* [Problem to work on]
Pictures are to be left out; every line from the one with "(1.67 s to 2.00 s)" through the end of the data must be transcribed exactly.

--- Recorded information Enclosed Below ---

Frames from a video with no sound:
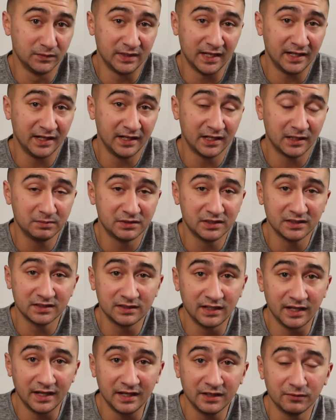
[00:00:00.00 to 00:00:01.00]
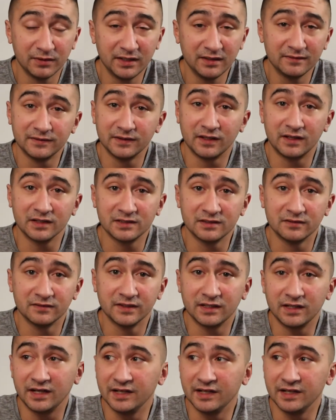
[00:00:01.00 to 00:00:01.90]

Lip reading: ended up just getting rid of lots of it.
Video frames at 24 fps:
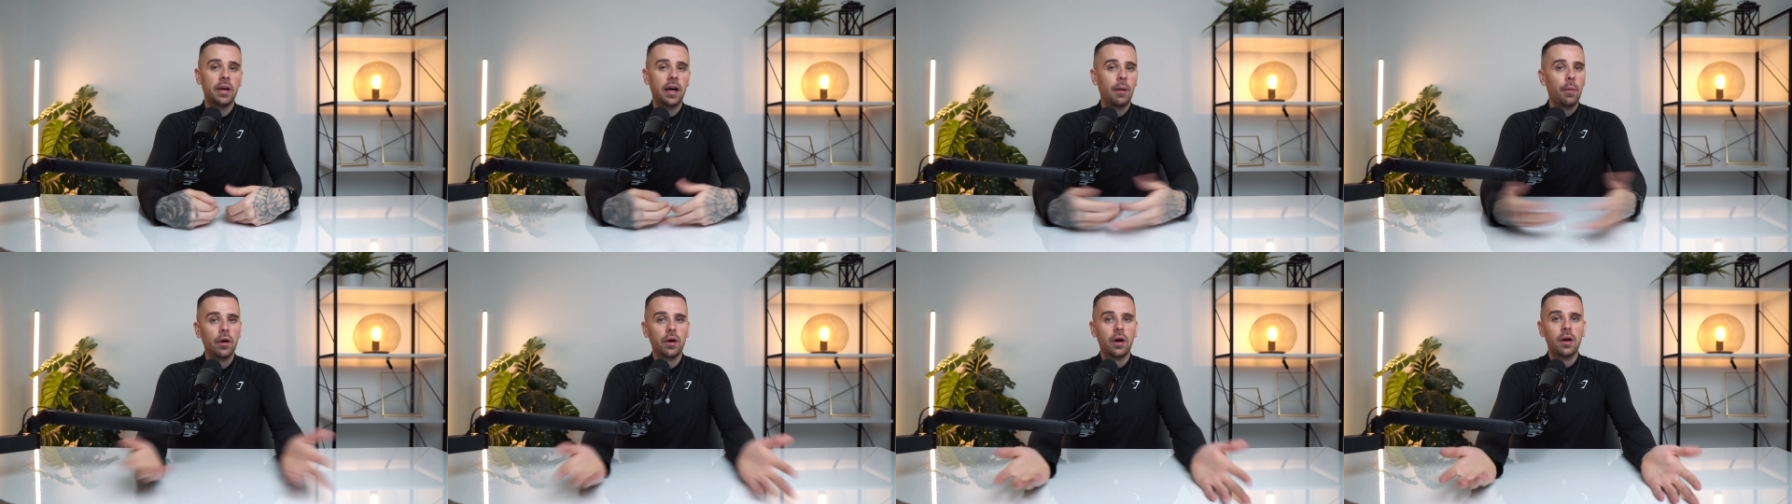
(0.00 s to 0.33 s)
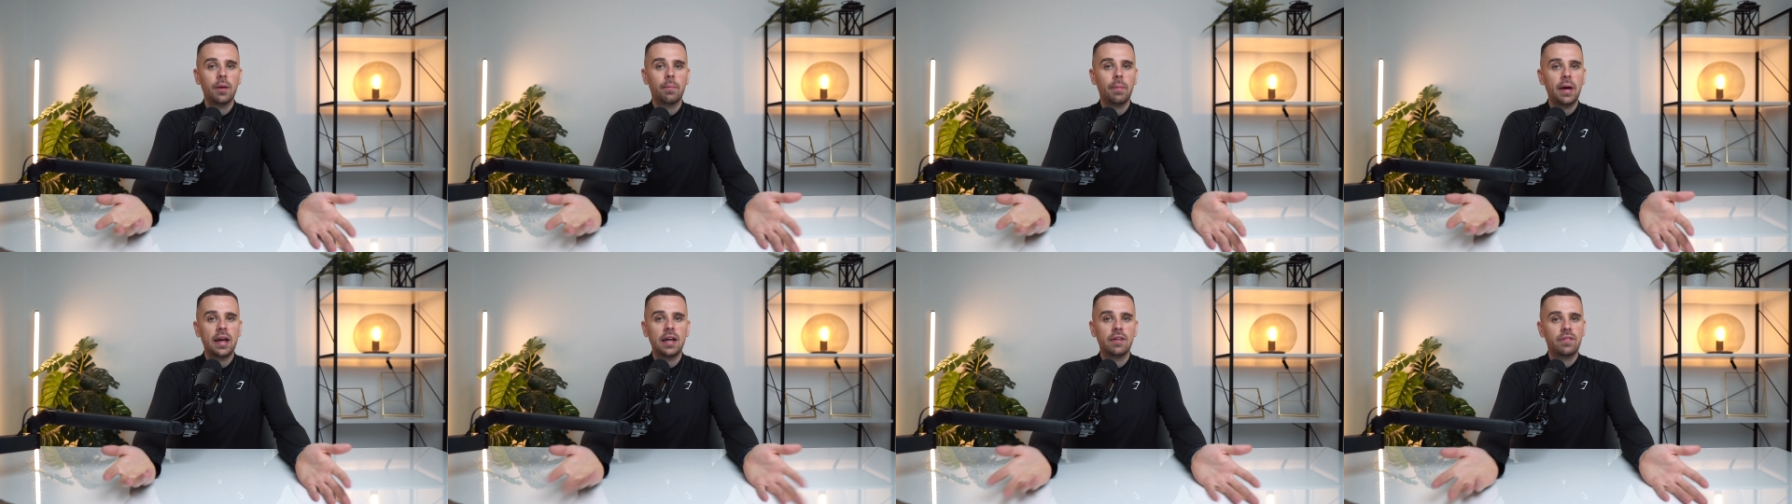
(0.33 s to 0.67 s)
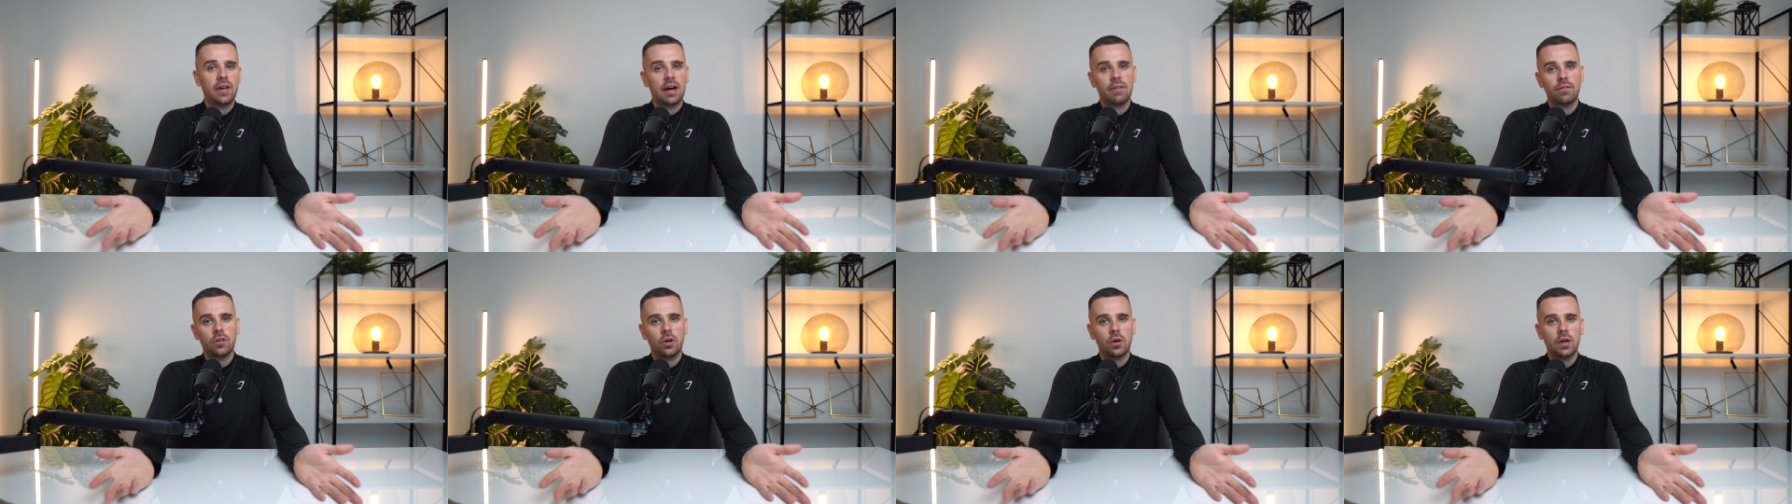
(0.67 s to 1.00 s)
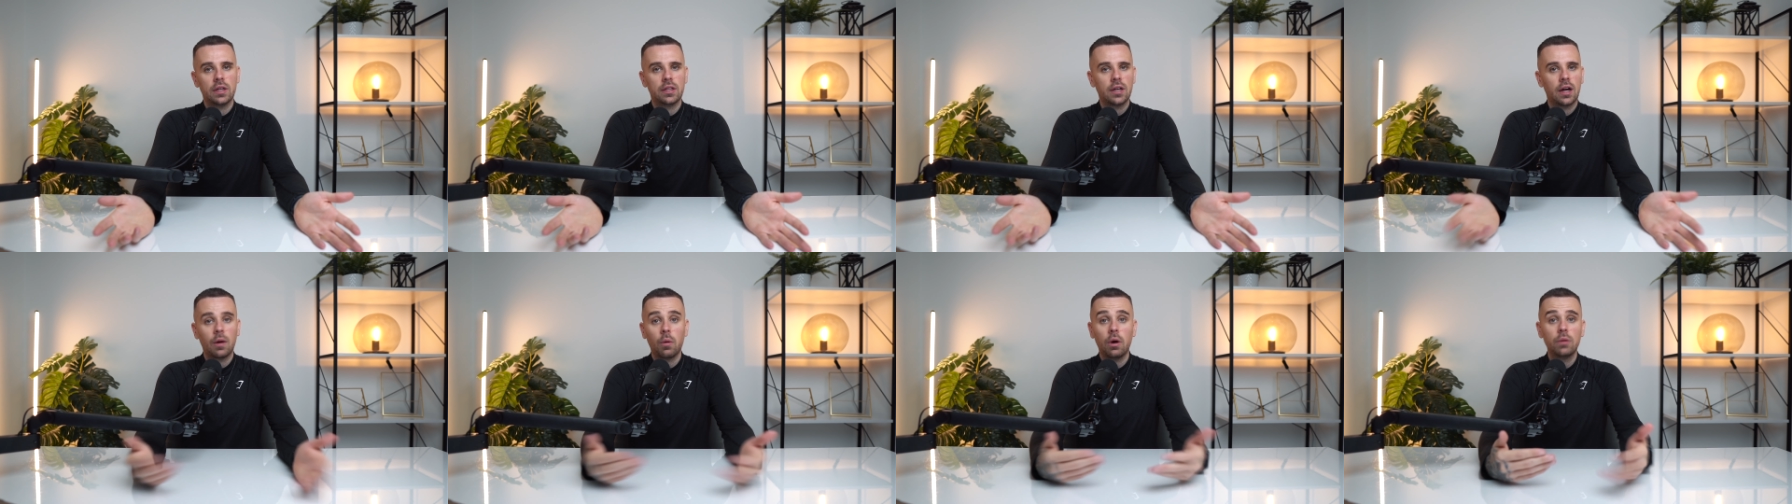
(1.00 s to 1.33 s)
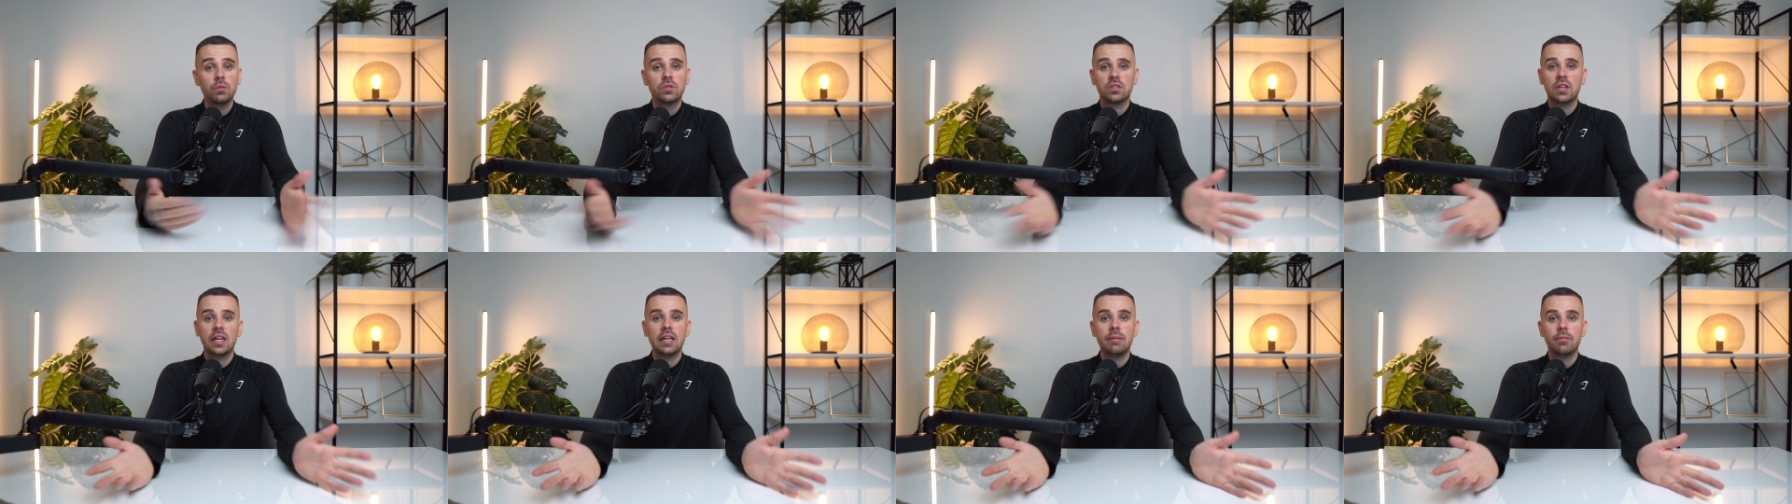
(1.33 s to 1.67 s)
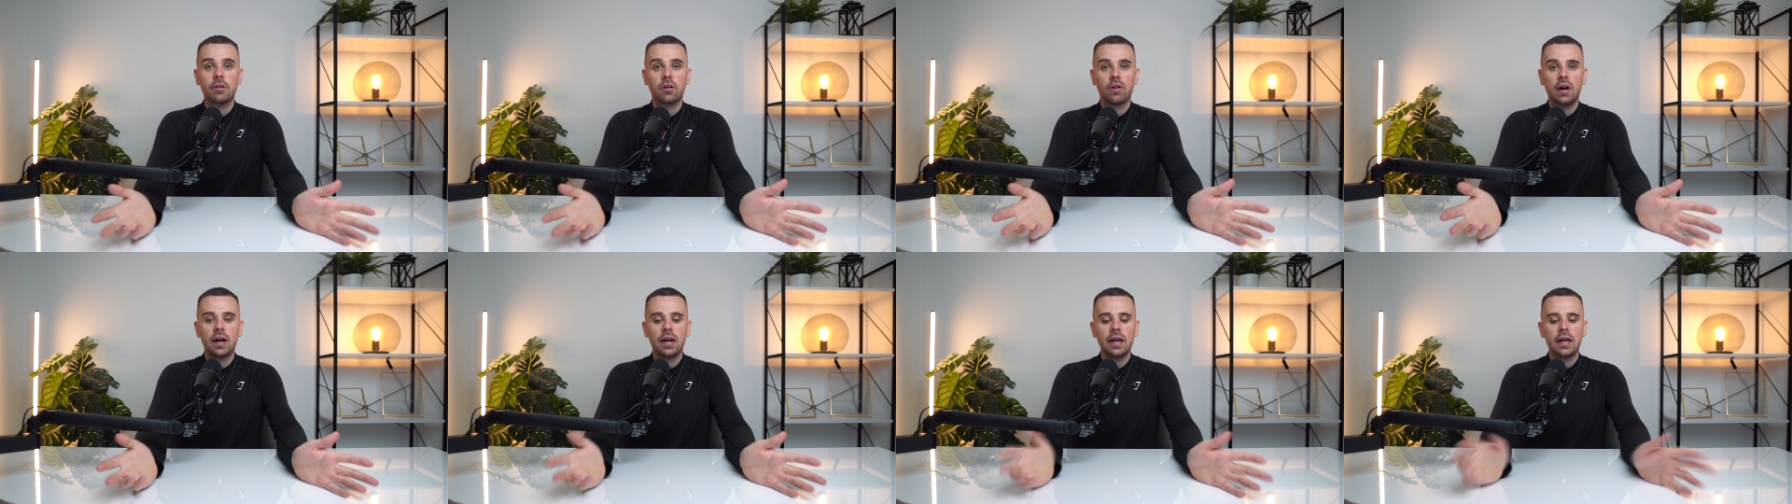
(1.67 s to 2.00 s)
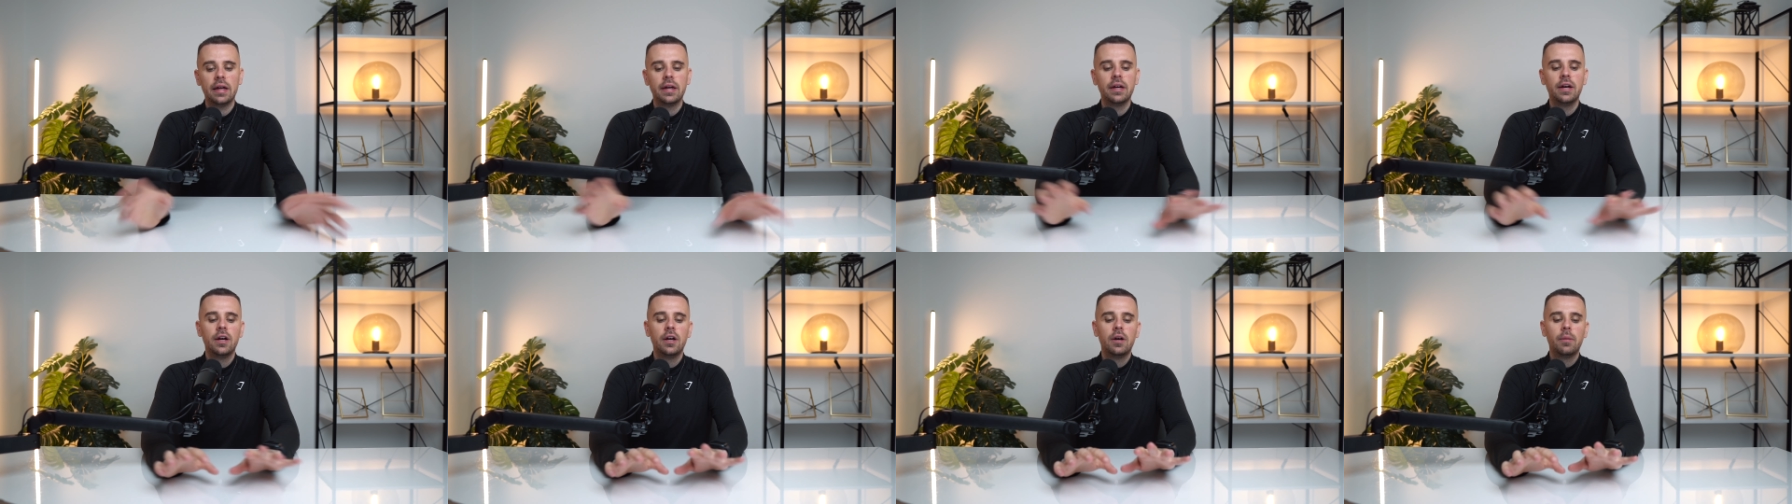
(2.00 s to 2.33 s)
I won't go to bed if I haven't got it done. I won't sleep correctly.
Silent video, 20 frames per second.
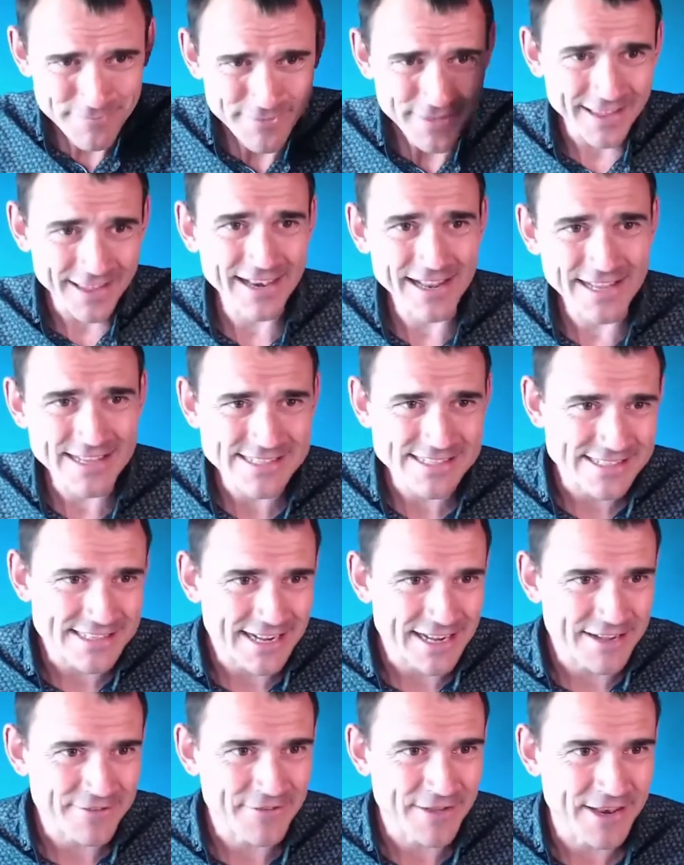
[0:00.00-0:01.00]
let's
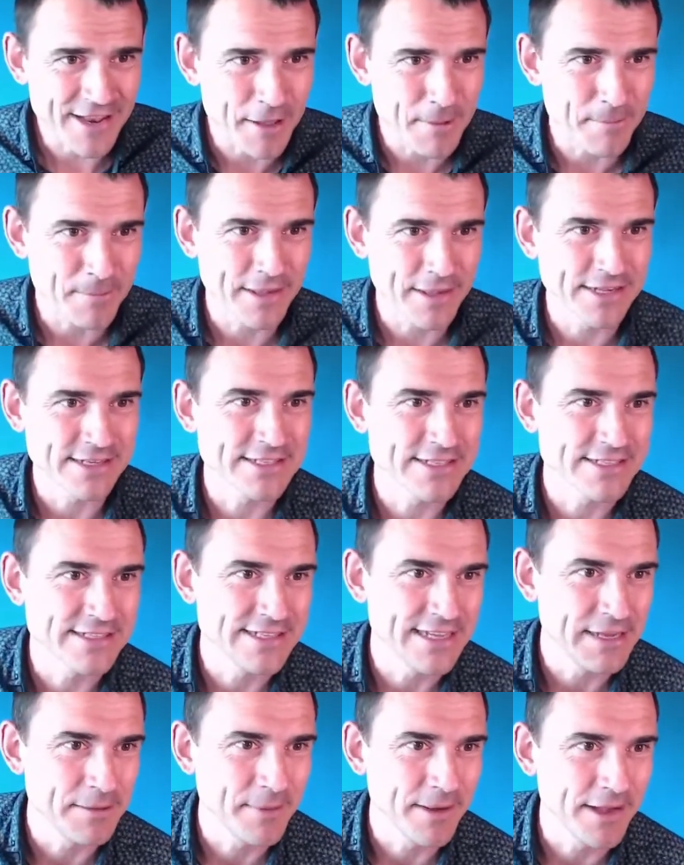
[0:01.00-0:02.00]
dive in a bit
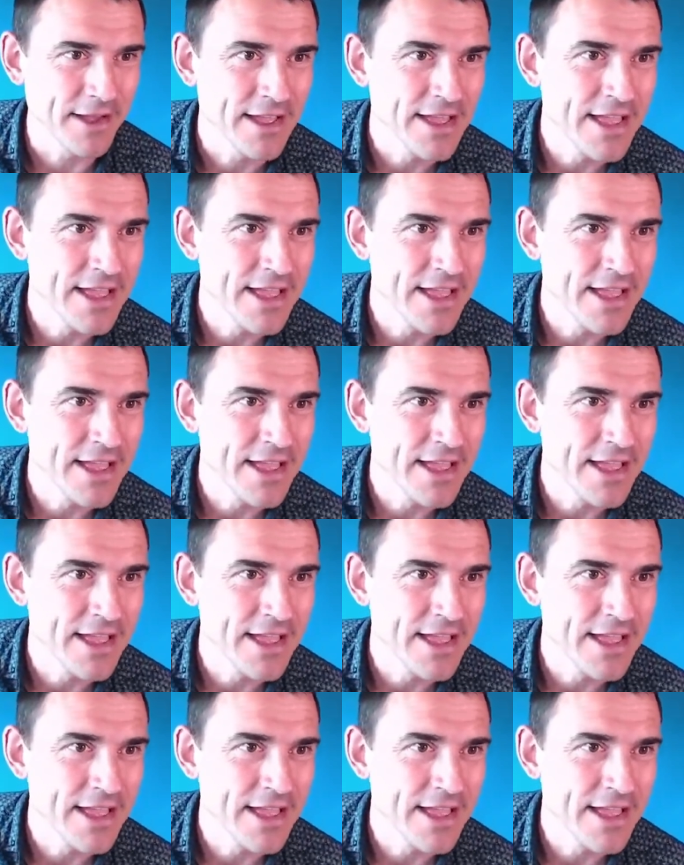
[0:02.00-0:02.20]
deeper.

--- End of Enclosed Recorded information ---

* [Exercise result]
(1.67 s to 2.00 s)
(2.00 s to 2.33 s)
I won't go to bed if I haven't got it done. I won't sleep correctly.
Silent video, 20 frames per second.
[0:00.00-0:01.00]
let's
[0:01.00-0:02.00]
dive in a bit
[0:02.00-0:02.20]
deeper.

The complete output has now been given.